(Items from a dataset)
************
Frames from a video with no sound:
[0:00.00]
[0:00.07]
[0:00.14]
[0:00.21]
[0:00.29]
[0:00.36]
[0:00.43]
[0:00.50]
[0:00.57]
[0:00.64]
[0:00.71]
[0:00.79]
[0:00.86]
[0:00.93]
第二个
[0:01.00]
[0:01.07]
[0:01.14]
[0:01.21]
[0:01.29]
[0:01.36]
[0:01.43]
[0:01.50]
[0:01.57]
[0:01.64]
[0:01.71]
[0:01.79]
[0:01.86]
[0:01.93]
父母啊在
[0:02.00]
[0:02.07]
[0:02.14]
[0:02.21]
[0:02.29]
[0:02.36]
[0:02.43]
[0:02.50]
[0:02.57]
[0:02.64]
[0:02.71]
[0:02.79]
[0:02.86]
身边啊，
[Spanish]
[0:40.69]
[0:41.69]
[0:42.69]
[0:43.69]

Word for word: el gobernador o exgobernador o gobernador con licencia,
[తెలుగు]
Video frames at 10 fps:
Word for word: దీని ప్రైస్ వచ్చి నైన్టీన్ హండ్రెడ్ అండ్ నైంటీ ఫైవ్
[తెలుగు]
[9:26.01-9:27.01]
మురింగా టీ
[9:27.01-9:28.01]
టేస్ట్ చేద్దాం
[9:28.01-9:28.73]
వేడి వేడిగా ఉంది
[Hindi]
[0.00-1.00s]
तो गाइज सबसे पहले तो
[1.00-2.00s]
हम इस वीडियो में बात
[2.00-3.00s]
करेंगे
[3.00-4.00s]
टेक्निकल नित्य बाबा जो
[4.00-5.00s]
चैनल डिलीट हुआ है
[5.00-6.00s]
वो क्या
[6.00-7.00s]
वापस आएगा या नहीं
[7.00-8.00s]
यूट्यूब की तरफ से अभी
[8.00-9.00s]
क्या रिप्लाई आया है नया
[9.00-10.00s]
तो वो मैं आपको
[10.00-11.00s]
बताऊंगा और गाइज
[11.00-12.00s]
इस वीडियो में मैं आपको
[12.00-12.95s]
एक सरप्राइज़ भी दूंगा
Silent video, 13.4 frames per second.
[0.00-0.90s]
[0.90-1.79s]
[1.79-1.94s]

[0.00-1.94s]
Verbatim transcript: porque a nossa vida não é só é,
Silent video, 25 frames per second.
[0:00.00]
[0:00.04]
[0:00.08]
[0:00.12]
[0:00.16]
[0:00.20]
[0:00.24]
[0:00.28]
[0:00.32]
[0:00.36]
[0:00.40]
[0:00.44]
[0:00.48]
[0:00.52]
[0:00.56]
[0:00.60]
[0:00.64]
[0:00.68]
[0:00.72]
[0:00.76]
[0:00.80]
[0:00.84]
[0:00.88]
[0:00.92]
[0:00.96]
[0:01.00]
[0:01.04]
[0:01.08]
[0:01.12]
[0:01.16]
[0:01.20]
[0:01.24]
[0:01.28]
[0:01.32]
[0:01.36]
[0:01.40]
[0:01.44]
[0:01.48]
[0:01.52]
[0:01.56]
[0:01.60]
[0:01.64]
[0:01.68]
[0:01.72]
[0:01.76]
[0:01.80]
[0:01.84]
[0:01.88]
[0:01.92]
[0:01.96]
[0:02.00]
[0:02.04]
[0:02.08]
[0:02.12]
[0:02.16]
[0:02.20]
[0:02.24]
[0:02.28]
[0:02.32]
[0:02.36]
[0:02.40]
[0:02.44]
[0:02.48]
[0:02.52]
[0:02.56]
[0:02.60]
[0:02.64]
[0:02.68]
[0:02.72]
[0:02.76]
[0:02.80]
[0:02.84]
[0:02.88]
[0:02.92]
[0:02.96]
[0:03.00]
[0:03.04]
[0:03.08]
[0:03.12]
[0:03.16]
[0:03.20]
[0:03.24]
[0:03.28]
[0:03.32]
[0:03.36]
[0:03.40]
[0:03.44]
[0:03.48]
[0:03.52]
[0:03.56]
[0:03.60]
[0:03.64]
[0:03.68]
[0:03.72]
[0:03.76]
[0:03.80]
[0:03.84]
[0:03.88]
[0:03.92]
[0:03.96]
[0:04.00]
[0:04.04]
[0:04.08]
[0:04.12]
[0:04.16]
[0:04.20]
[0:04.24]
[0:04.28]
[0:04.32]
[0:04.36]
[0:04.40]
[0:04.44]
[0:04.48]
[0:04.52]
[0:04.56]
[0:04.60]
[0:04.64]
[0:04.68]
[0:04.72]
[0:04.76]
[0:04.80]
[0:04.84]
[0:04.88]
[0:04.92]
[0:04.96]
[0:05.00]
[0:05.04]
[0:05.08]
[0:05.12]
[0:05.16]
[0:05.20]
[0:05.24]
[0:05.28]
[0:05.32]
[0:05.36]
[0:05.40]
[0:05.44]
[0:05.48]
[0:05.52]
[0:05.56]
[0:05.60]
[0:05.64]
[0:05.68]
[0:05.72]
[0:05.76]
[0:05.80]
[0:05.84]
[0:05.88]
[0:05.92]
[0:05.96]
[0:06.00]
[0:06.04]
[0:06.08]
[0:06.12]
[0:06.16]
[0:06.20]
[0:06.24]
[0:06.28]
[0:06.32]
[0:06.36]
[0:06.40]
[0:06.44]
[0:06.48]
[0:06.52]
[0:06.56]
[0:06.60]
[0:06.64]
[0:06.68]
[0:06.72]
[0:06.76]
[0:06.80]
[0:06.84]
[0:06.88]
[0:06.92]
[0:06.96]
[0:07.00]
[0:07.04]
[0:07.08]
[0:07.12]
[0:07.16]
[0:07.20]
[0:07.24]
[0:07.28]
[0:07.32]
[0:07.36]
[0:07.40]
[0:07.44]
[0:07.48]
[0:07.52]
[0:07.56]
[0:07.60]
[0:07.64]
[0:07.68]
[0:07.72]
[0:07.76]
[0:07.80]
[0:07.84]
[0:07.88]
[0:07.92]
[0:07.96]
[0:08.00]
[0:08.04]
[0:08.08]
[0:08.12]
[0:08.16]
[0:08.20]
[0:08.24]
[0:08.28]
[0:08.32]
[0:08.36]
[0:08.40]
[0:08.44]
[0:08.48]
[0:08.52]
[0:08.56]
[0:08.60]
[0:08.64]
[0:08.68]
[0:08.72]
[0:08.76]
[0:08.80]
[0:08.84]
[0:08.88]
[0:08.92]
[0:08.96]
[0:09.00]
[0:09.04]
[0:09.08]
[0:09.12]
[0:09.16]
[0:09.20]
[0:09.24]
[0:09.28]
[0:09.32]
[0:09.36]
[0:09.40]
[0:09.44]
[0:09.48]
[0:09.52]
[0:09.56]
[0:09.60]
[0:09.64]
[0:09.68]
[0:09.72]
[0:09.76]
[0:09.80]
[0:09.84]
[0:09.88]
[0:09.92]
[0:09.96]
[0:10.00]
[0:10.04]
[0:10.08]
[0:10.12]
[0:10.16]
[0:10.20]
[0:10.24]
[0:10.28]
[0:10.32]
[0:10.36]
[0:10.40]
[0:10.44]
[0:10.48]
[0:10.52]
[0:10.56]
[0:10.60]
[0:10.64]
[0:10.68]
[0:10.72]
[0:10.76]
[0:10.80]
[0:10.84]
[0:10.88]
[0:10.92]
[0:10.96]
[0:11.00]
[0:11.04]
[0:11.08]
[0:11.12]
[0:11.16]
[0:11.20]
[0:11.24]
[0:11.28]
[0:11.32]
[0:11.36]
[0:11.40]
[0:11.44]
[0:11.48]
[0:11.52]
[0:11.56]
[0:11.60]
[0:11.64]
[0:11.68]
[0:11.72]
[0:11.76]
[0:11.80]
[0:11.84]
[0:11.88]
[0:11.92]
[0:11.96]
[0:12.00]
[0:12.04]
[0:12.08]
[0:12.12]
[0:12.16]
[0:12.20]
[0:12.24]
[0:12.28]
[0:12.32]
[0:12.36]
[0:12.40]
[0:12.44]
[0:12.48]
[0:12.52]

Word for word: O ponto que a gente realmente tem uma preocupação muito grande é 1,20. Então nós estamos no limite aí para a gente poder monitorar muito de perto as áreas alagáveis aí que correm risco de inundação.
************
__Exercise objective__:
If the string "word" appears in a line of the entries, report the line.

__Solution for this problem__:
Word for word: el gobernador o exgobernador o gobernador con licencia,
Word for word: దీని ప్రైస్ వచ్చి నైన్టీన్ హండ్రెడ్ అండ్ నైంటీ ఫైవ్
Word for word: O ponto que a gente realmente tem uma preocupação muito grande é 1,20. Então nós estamos no limite aí para a gente poder monitorar muito de perto as áreas alagáveis aí que correm risco de inundação.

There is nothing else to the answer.